As of now all models included in epysurv work on univariate time series of counts. Extensions to multivariate time series and incorporation of spatial data exist in the R surveillance package, but their inclusion is only planned for later releases.

The currently included models can be viewed as semi-supervised techniques from a machine learning or anomaly detection perspective [CBK09]. All models fit historic data, assuming that they represent the normal state of the system. Having fitted the data, an estimate for the case counts of the current week is computed. This estimate is compared to the number of cases reported in the current If the observed case count exceeds the expected number by some threshold, an alarm is raised. Most models in fact compute a predictive distribution for the estimated number of case counts and raise an alarm if the actual number exceeds a certain quantile of this distribution.

Window-based Approaches¶

The simplest form of outbreak detection algorithms are window-based approaches. For them the expectation for the current week is computed from a moving window of fixed size. For example the EarsC1 algorithm, computes its predictive distribution based the mean and standard deviation of the last seven timepoints, using a normal distribution.

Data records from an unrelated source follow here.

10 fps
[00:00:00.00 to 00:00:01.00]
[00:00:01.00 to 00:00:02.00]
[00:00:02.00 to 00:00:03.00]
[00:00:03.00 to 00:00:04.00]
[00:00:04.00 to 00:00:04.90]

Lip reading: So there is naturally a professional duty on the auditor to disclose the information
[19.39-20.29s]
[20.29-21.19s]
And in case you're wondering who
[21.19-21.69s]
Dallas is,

Because of the short time interval considered, these approaches are naturally insensitive against seasonality and trend. However, recent outbreaks can contaminate the data, reducing the sensitivity of the algorithms.

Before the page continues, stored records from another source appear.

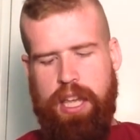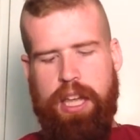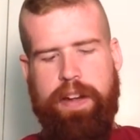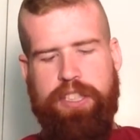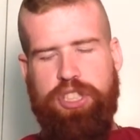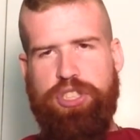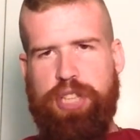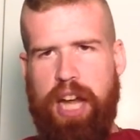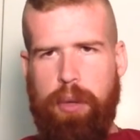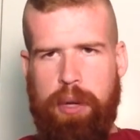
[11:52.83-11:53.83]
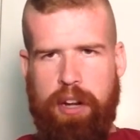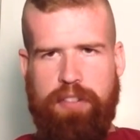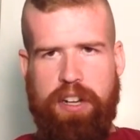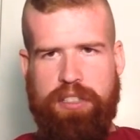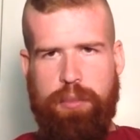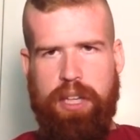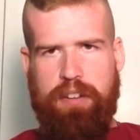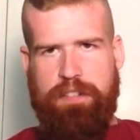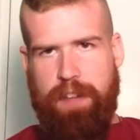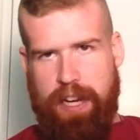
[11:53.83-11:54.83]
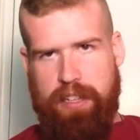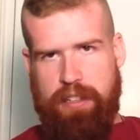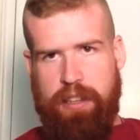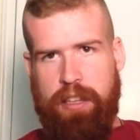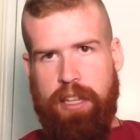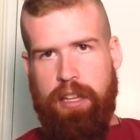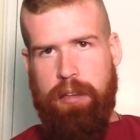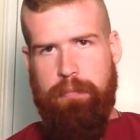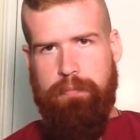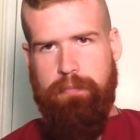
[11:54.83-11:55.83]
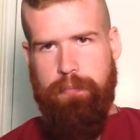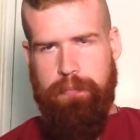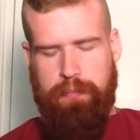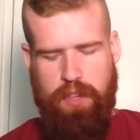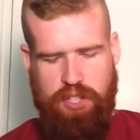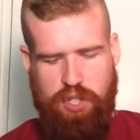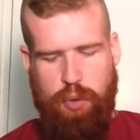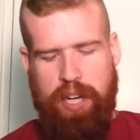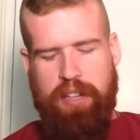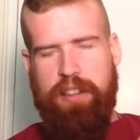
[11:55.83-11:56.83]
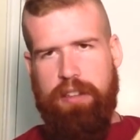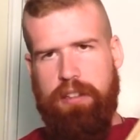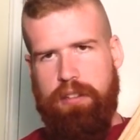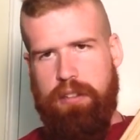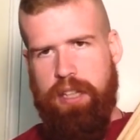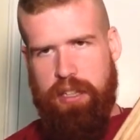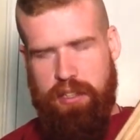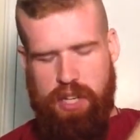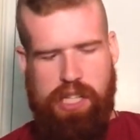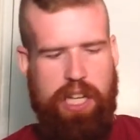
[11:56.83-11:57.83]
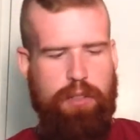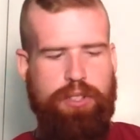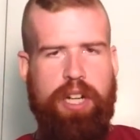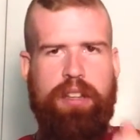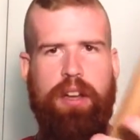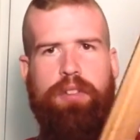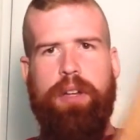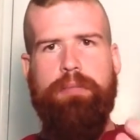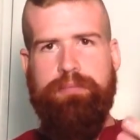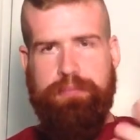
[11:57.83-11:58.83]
it's shallow enough that it doesn't really affect the strength, the integral strength of it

This category includes the Ears-family [HTST03], CDC [SWHK89] and the RKI [SSHohle16] algorithm.

GLM-based Approaches¶

Approaches based on Generalized Linear Models (GLMs) form a popular group of outbreak detection algorithms. They compute a predictive distribution for the current week based on fitting a GLM to previous data. An alarm is raised if the current observation is unlikely under the predictive distribution controlled by some $alpha$ value. Often Poisson or Negative Binomial models are used to do justice to the count nature of the data. Moreover, terms to accommodate seasonality and trend are often incorporated as well. GLM-based approaches included the classical Farrington algorithm [FABC96] and its more recent extension [NEF+13].

Cusum-based Approaches¶

Both window-based and GLM approaches have the downside that they only incorporate evidence from the current week. Larger outbreaks that build up slowly could therefore easily be missed. Cusum-based approaches are inspired by models from statistical process control~cite{Oakland2007} and incorporate evidence from previous timepoints. Instead of computing a predictive distribution, evidence that observed case counts do originate from an epidemic is accumulated until a certain threshold is exceeded and an alarm is raised. Then the sum is reset.

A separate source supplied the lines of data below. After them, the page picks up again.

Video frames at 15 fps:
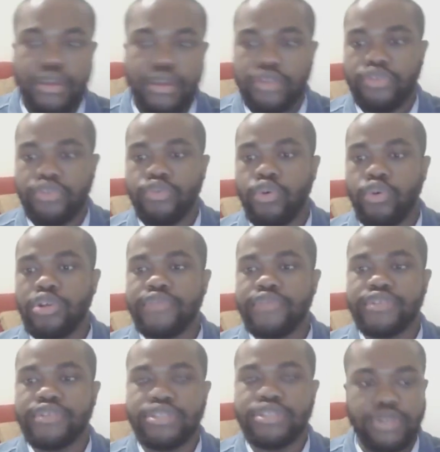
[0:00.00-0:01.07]
So the role of the
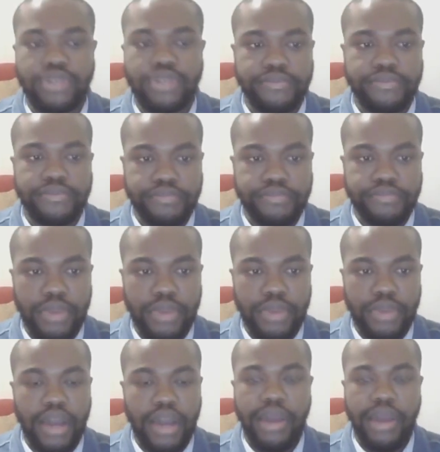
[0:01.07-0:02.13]
student.
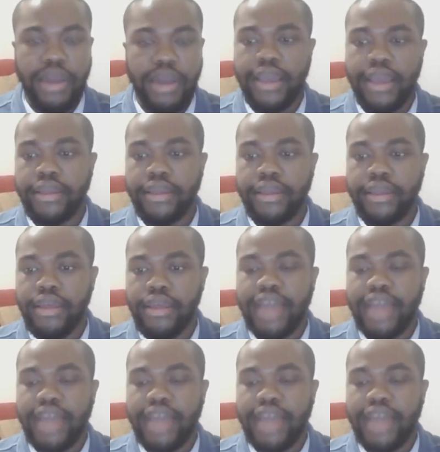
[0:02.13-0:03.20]

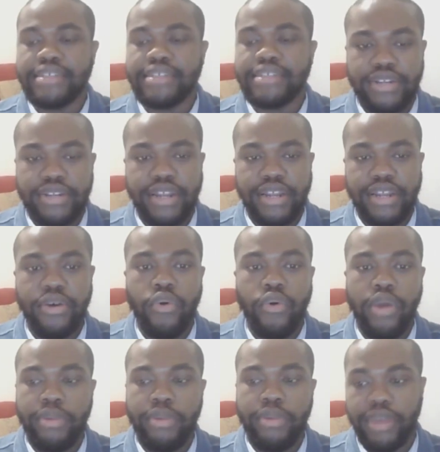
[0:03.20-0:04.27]
As an intern at
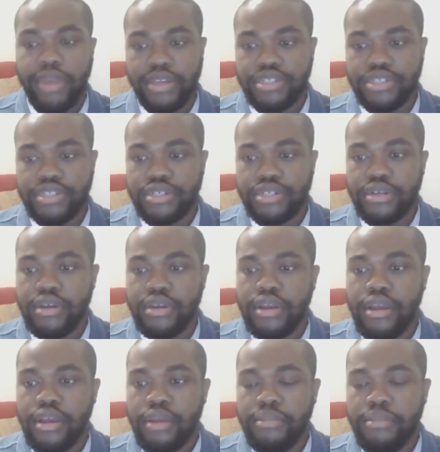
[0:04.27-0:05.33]
OMMH,
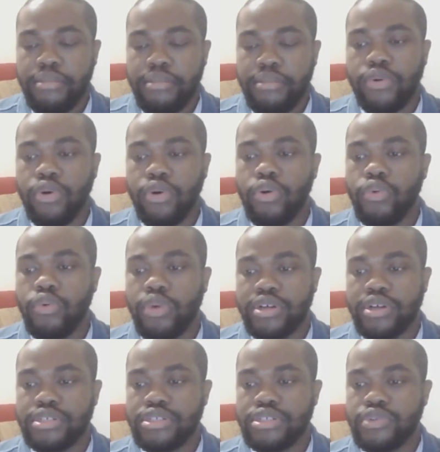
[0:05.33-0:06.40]
my role
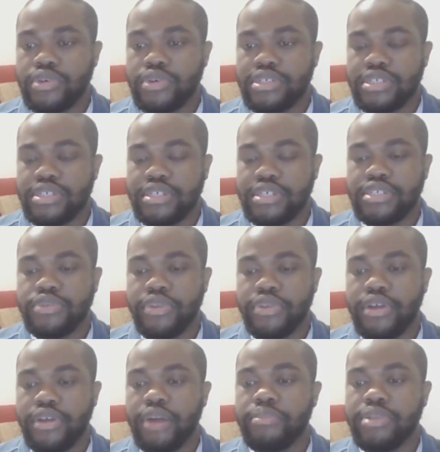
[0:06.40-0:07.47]
was to assist with
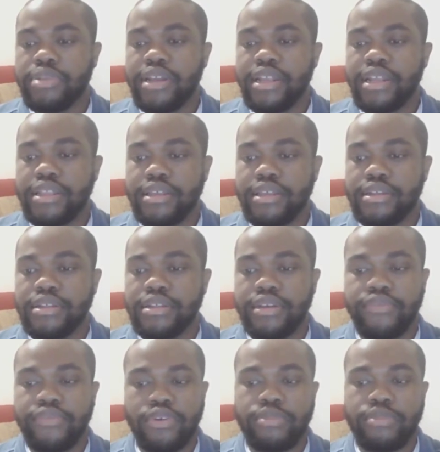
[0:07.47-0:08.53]
completing the
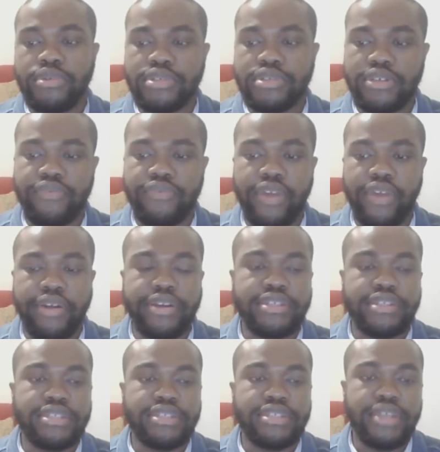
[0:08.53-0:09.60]
deliverables of
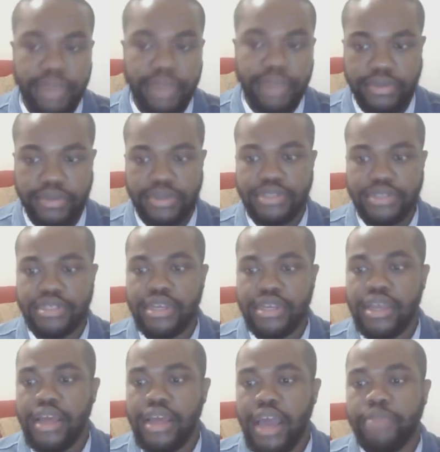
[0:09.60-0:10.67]
various team members.
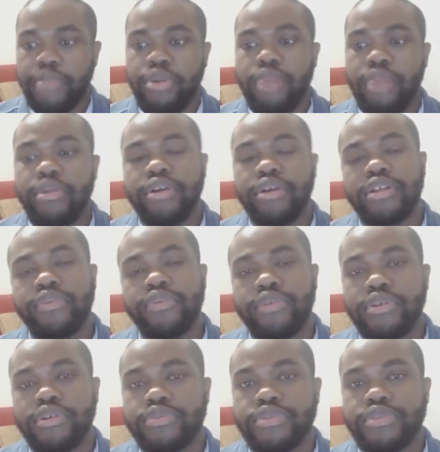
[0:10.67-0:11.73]
I primarily
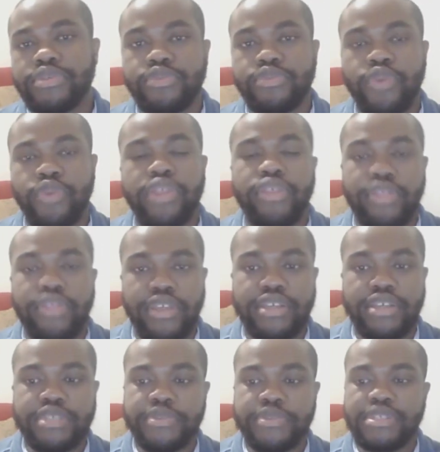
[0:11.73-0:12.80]
worked with the
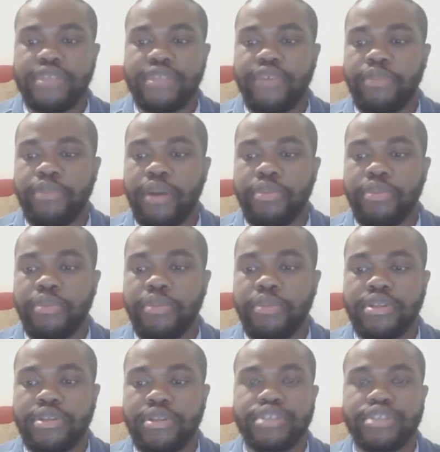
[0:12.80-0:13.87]
specific
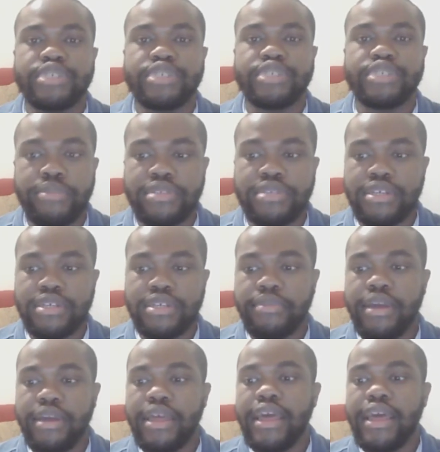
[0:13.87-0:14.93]
populations program
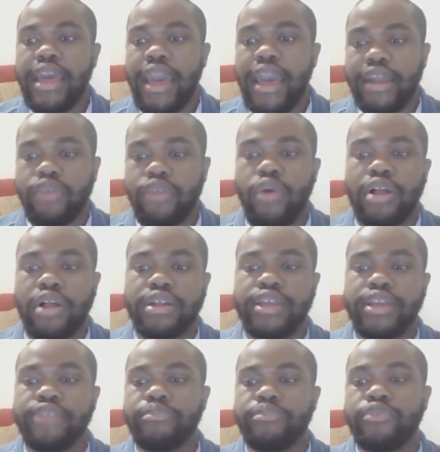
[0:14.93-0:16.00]
team and
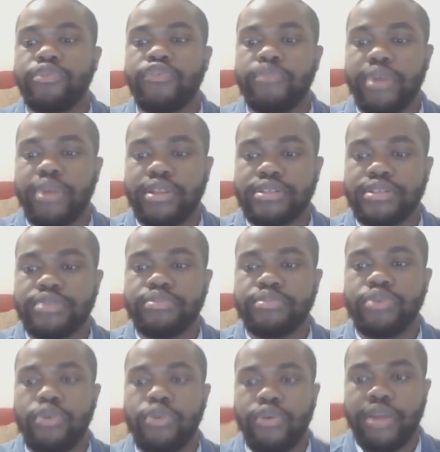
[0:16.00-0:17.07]
quality improvement
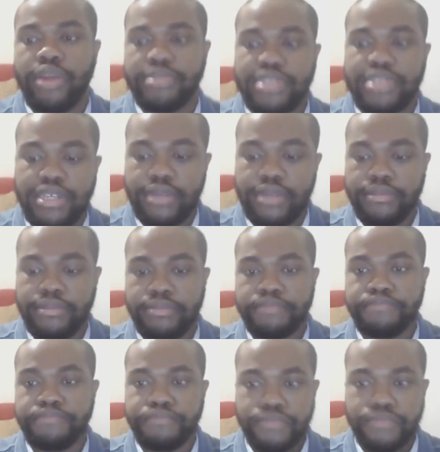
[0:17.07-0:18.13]
program team.
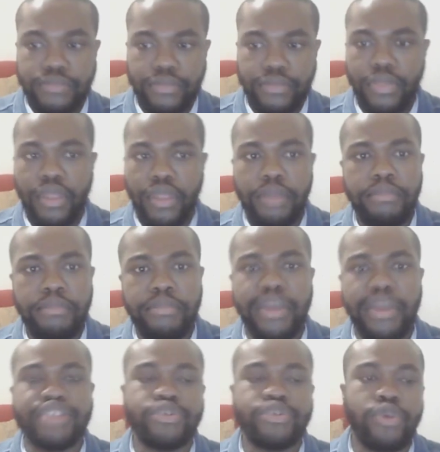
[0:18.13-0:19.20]

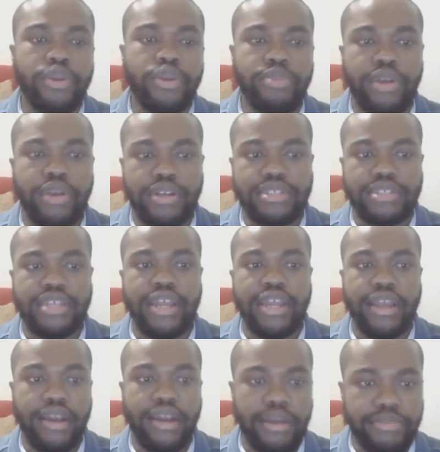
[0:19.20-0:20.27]
Major work products that I
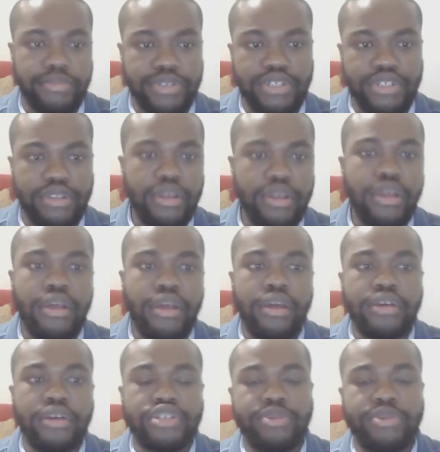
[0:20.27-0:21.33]
accomplished.
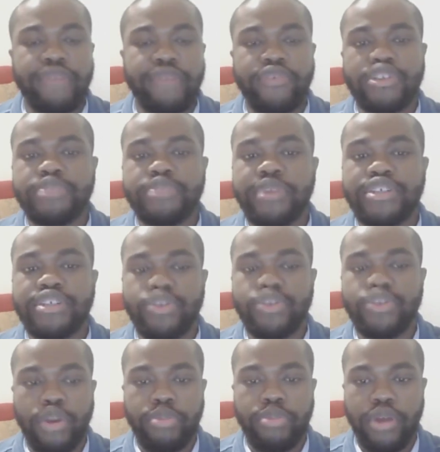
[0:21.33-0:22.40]
So my first major
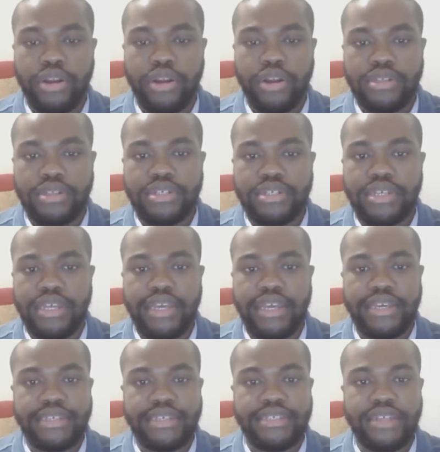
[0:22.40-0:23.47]
work product
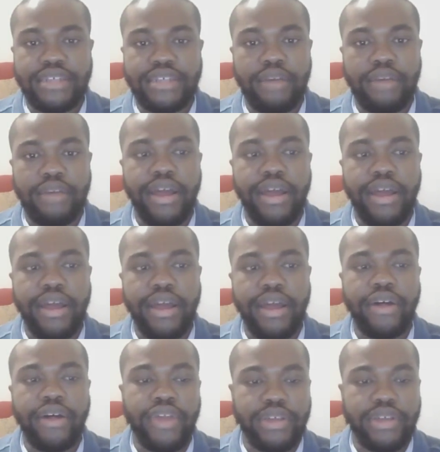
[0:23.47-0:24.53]
is a health
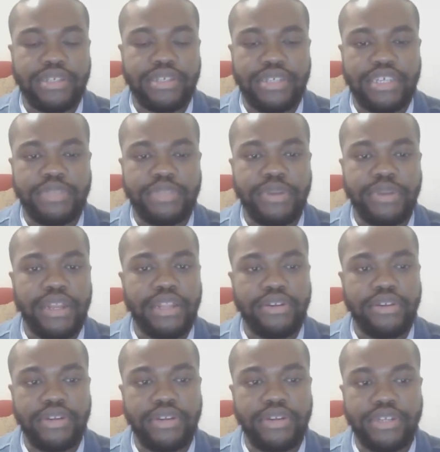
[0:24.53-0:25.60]
equity assessment and
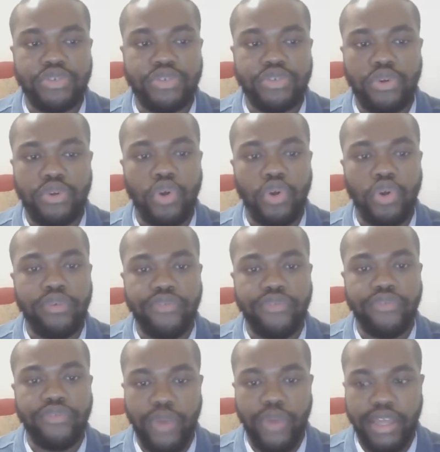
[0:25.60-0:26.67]
learning tool
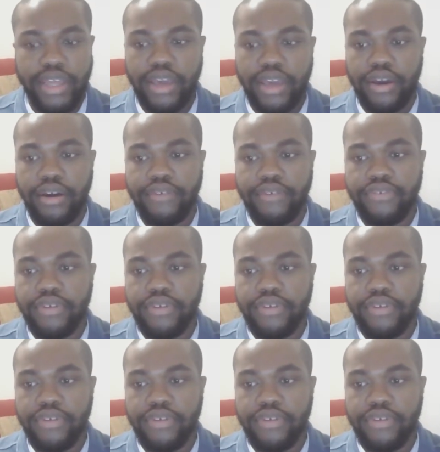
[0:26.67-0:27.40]
overview and kickoff.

Cusum-based approaches include the Cusum [RLM99], generalized likelihood ratio methods based on Poisson:cite:Hohle2006 or negative binomial distributions~cite{Hohle2008} and the OutbreakP method [FrisenASchioler09].

CBK09: Varun Chandola, Arindam Banerjee, and Vipin Kumar. Anomaly detection. ACM Computing Surveys, 41(3):1–58, jul 2009. URL: http://www.cs.umn.edu/sites/cs.umn.edu/files/tech_reports/07-017.pdf, doi:10.1145/1541880.1541882.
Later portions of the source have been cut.